The output shows PHP functions being called and returning (and
where they are located) and which system calls the PHP functions in
turn invoked. The time each line took from the previous one is
displayed in the third column.
The first column is the CPU number. In this example, the process
was always on CPU 1 so the output is naturally ordered without
requiring post-processing, or the D script requiring to be modified to
display a time stamp.
On a terminal, the output of php_syscolors.d is
color-coded according to whether each function is a PHP or system one,
hence the file name.
Summary
With one tool, I was able to trace the interaction of a user
application with the operating system. I was able to do this to an
application running "live" in a web context.

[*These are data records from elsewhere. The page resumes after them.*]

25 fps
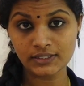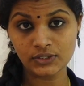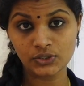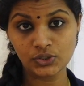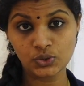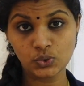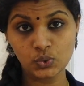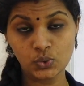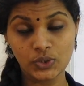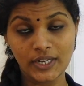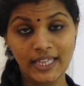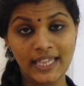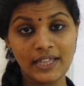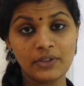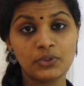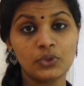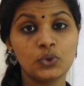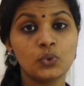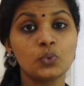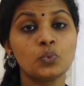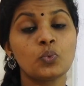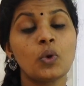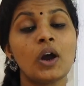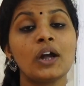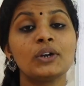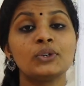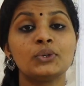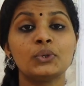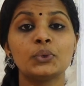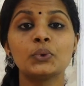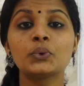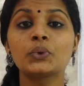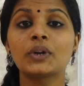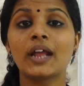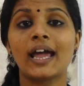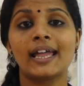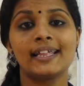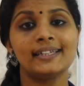today, you want to
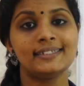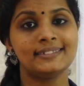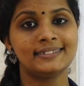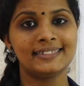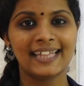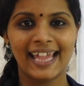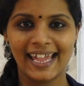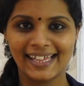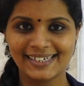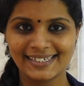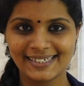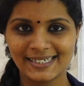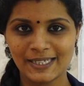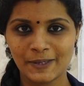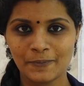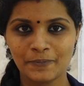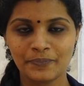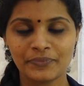write that.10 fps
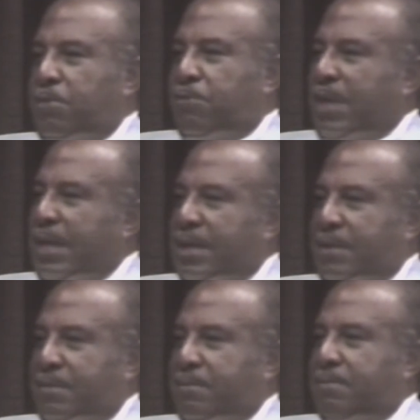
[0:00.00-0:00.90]
fight it
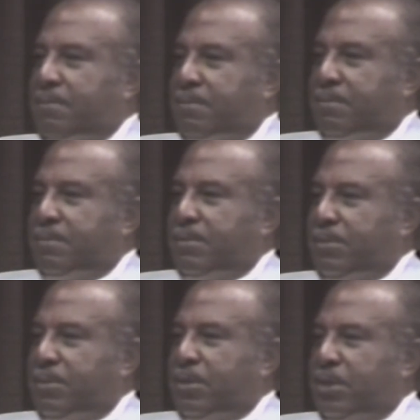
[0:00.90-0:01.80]

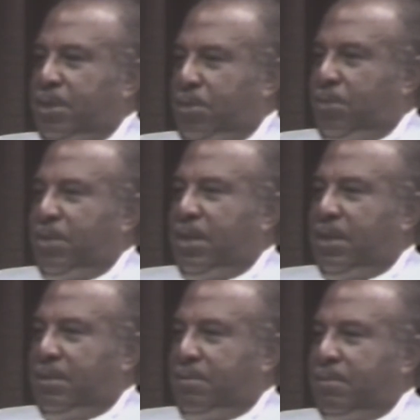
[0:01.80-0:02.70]
to see what we can,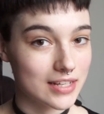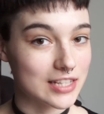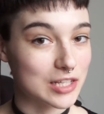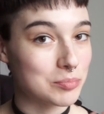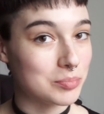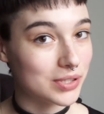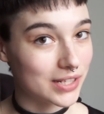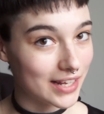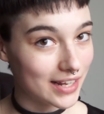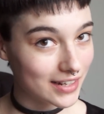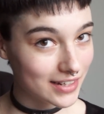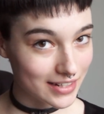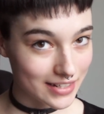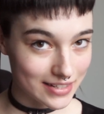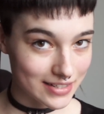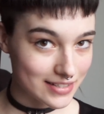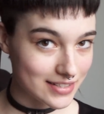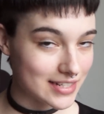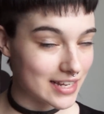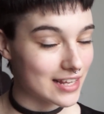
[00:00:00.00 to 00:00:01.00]
The plan
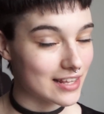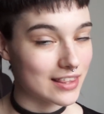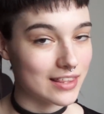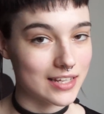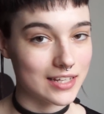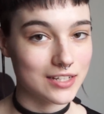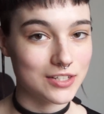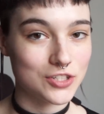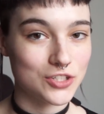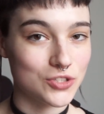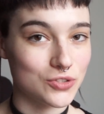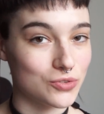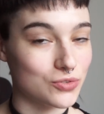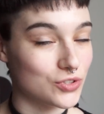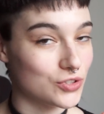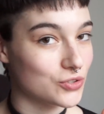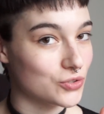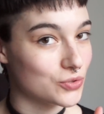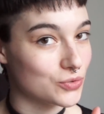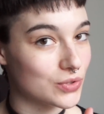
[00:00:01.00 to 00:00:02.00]
is, I think, to
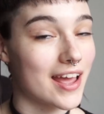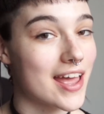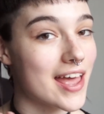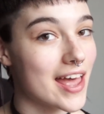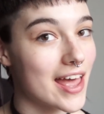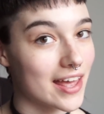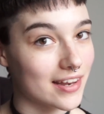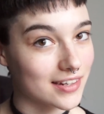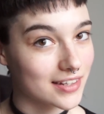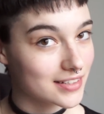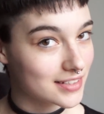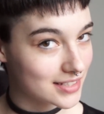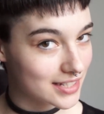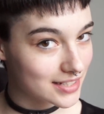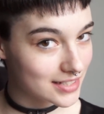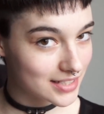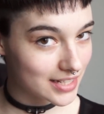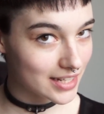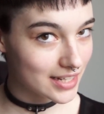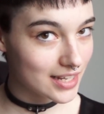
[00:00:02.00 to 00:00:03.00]
do henna
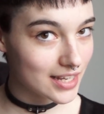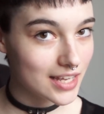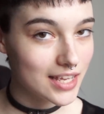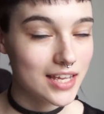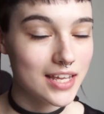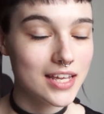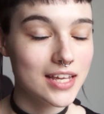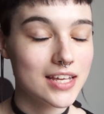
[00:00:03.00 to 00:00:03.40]
tinting.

The DTrace Toolkit provides a very handy repository of DTrace
information. Even though the PHP scripts were created in the
time frame of the original PHP DTrace PECL extension, which only had
PHP function entry and return probes, the scripts provide core
examples for custom investigation and resolution scripts. You can
easily adapt the ideas and and create scripts using the other PHP
static probes, which are listed in the PHP
Manual.
Because DTrace is "always on", you can take advantage of it to
resolve development questions or fix production situations.